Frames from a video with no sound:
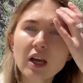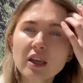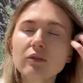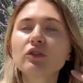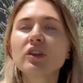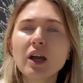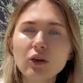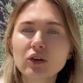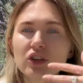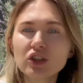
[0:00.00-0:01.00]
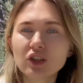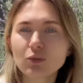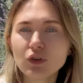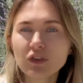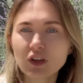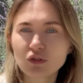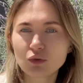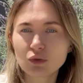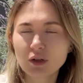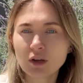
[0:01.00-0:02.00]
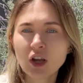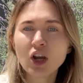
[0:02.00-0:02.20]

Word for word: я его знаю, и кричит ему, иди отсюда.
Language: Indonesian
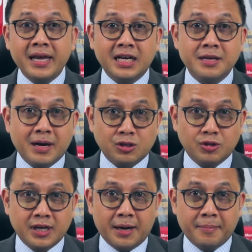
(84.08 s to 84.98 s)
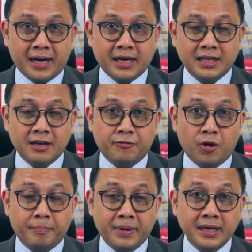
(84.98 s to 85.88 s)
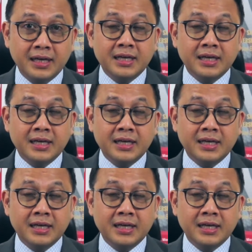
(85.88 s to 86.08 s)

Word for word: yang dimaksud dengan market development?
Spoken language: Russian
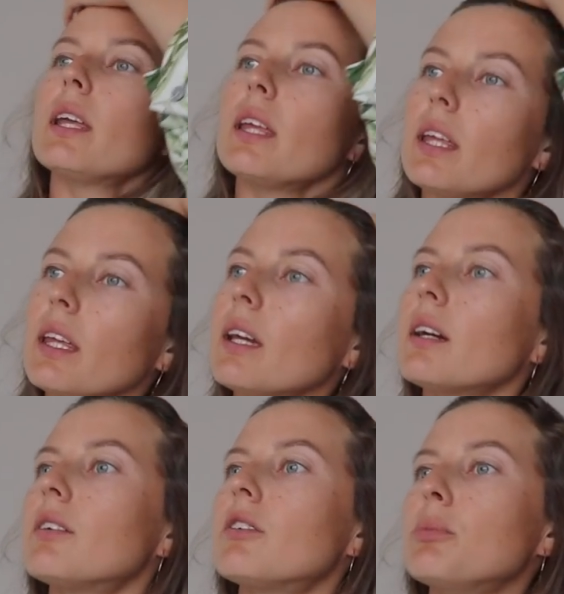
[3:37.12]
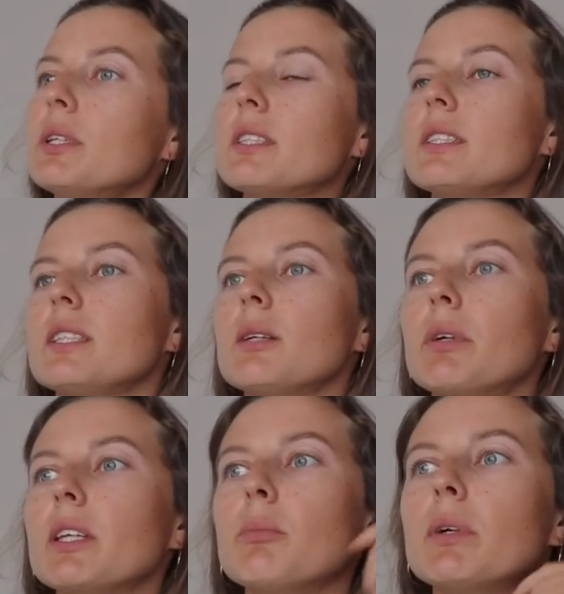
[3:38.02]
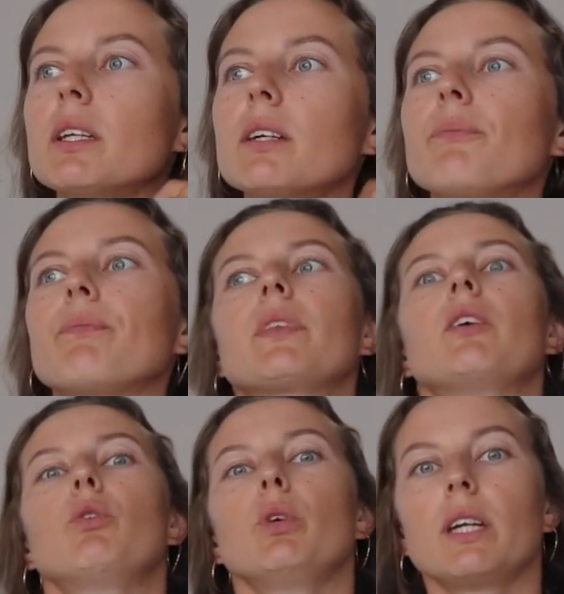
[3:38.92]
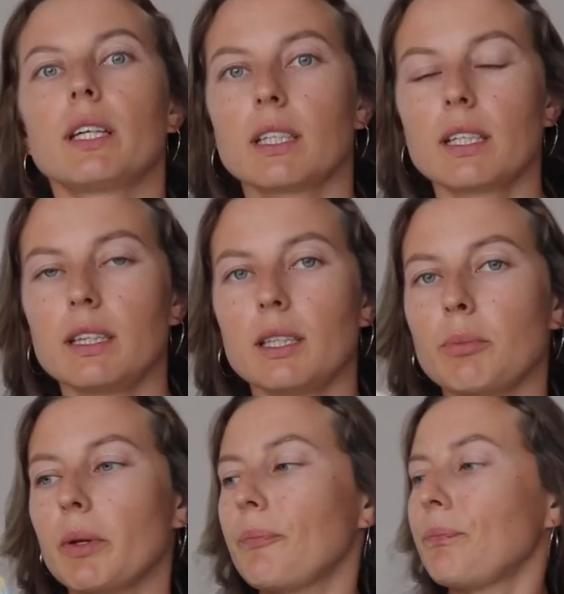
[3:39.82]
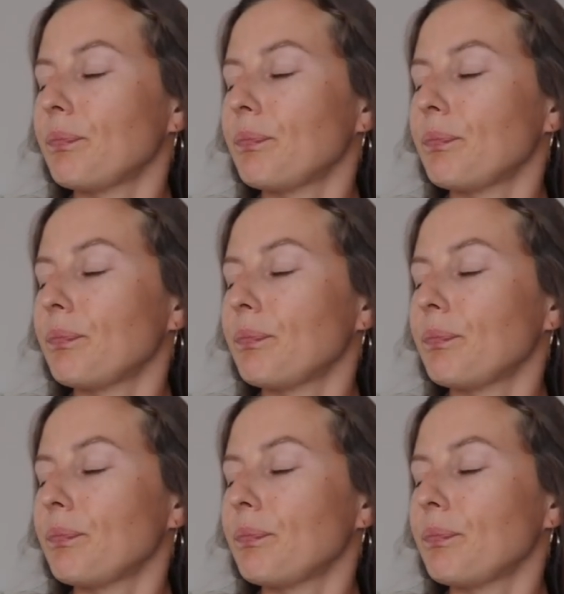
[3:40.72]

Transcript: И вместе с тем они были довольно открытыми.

- PROBLEM TO SOLVE:
Give again, word for word, the lines from the one containing "Word for word: yang" through the last line of the entries, with pictures omitted and nothing added.

- OUTPUT OF THE EXERCISE:
Word for word: yang dimaksud dengan market development?
Spoken language: Russian
[3:37.12]
[3:38.02]
[3:38.92]
[3:39.82]
[3:40.72]

Transcript: И вместе с тем они были довольно открытыми.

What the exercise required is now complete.